(TASK REQUIREMENTS) Pictures do not belong in your copy. Repeat all the other data exactly.

Collection entries:
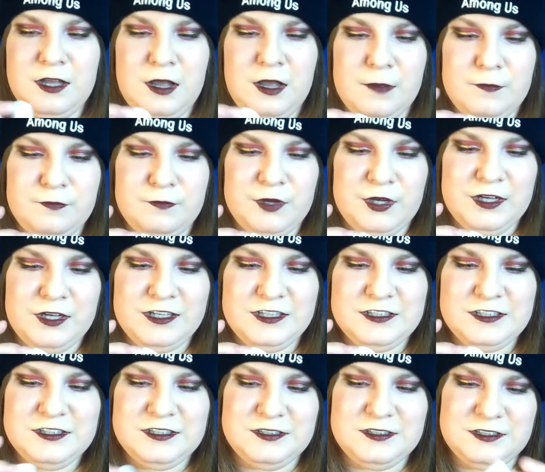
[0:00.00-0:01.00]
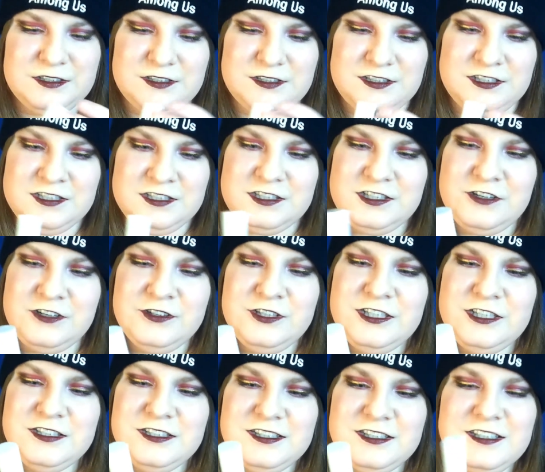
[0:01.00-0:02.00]
But darn
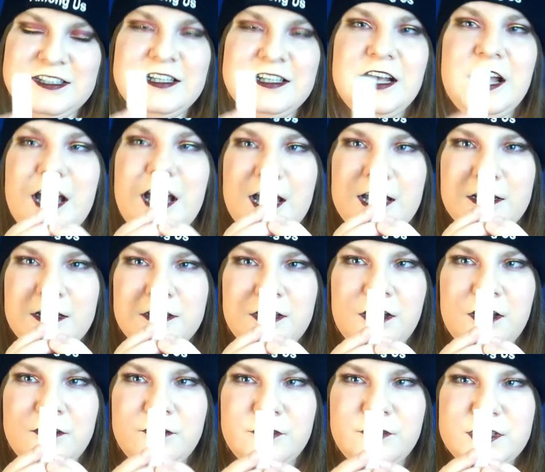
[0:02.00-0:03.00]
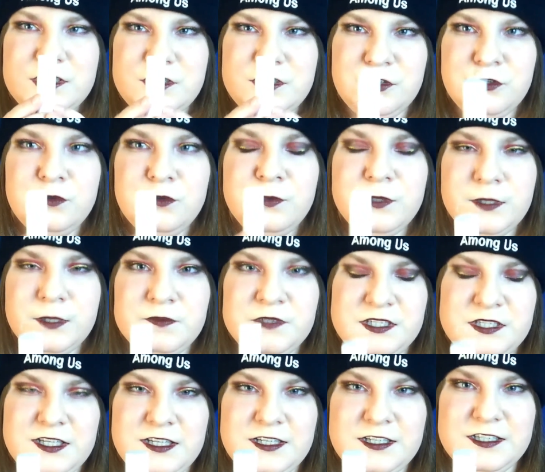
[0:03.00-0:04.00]
it, I love tube
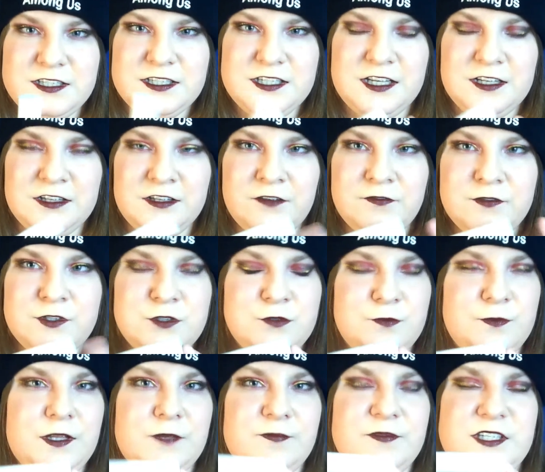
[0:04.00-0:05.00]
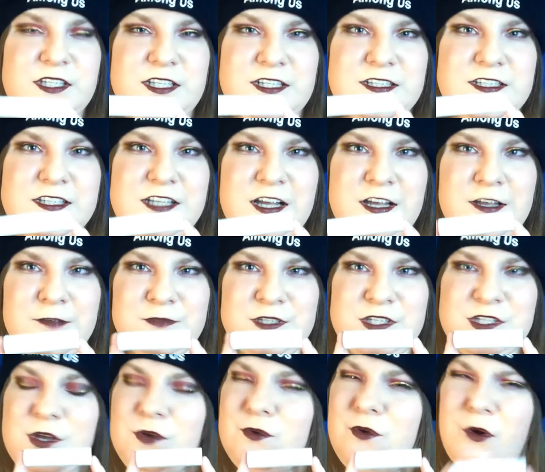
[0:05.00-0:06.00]
lipsticks. I love tube lipsticks. I am
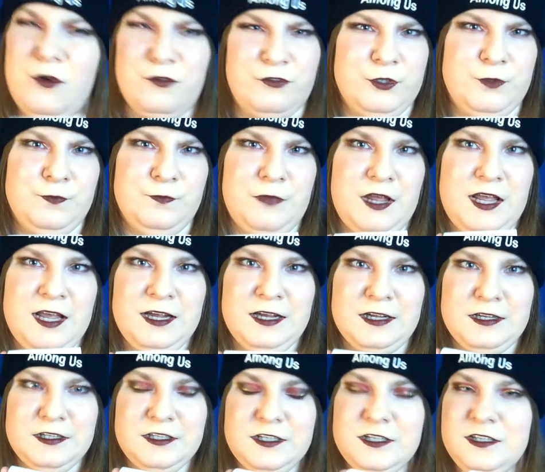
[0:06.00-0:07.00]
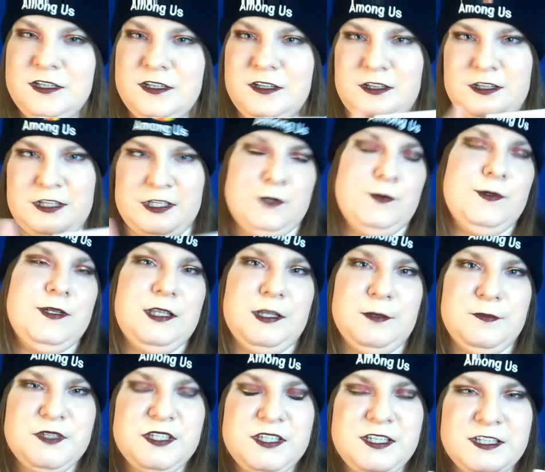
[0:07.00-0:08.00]
so over matte liquid
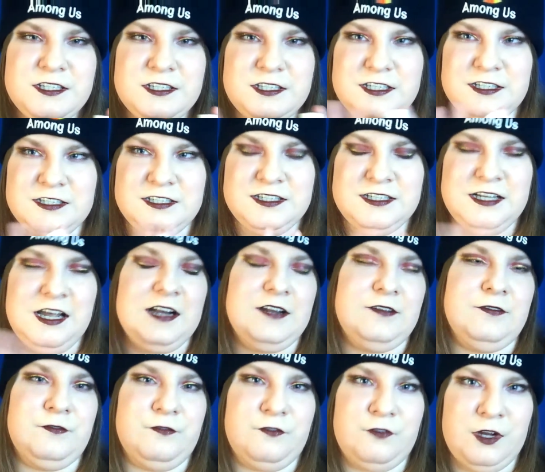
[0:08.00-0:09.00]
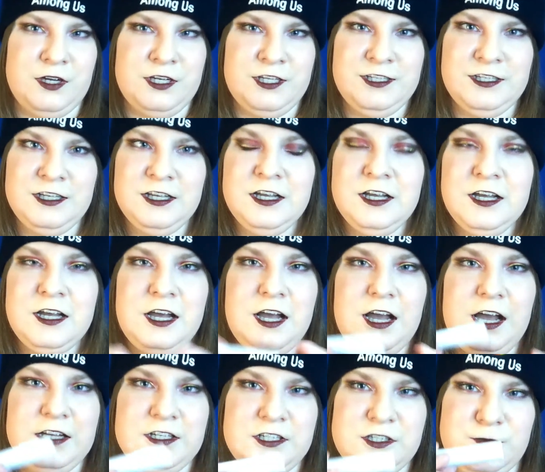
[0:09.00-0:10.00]
lipsticks, it's not even funny.
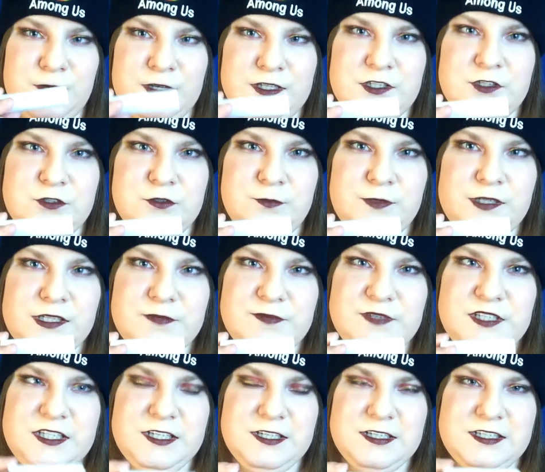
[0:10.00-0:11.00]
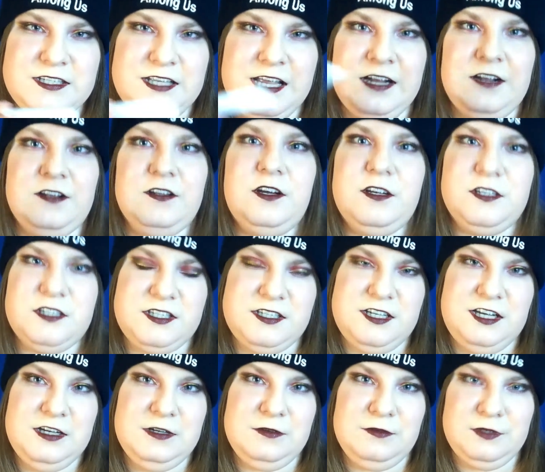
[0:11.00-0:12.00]
I just want tube lipsticks and gloss
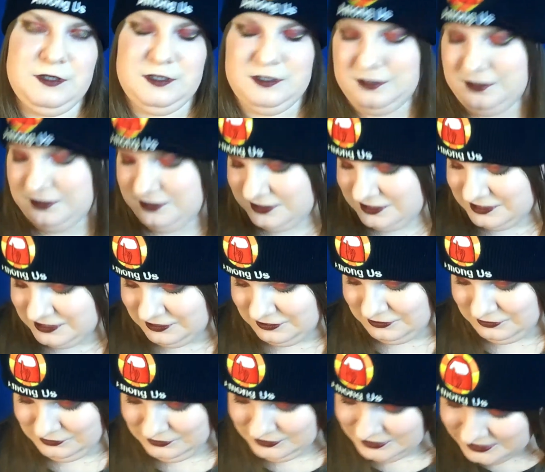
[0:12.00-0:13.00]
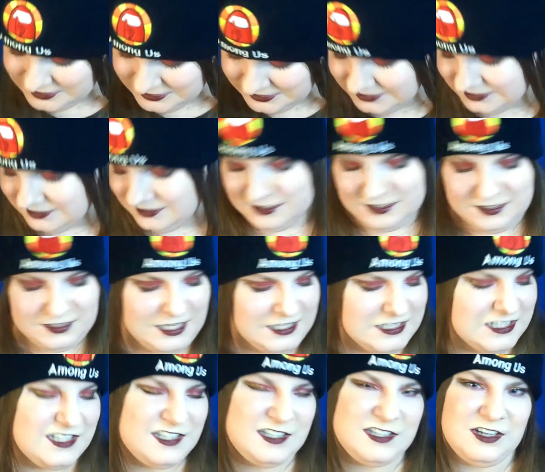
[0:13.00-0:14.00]
now. So that
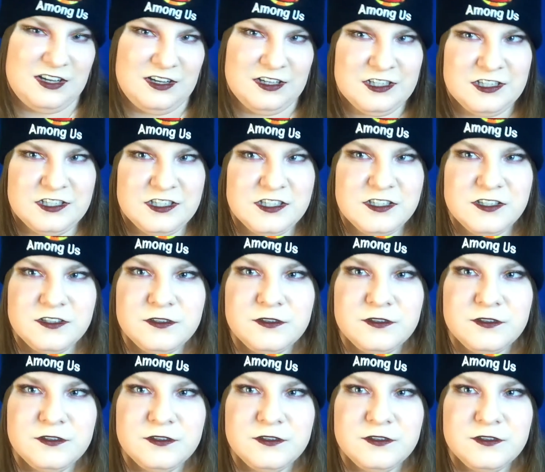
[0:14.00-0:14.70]
sucks.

(RESULT OF THE EXERCISE)
[0:00.00-0:01.00]
[0:01.00-0:02.00]
But darn
[0:02.00-0:03.00]
[0:03.00-0:04.00]
it, I love tube
[0:04.00-0:05.00]
[0:05.00-0:06.00]
lipsticks. I love tube lipsticks. I am
[0:06.00-0:07.00]
[0:07.00-0:08.00]
so over matte liquid
[0:08.00-0:09.00]
[0:09.00-0:10.00]
lipsticks, it's not even funny.
[0:10.00-0:11.00]
[0:11.00-0:12.00]
I just want tube lipsticks and gloss
[0:12.00-0:13.00]
[0:13.00-0:14.00]
now. So that
[0:14.00-0:14.70]
sucks.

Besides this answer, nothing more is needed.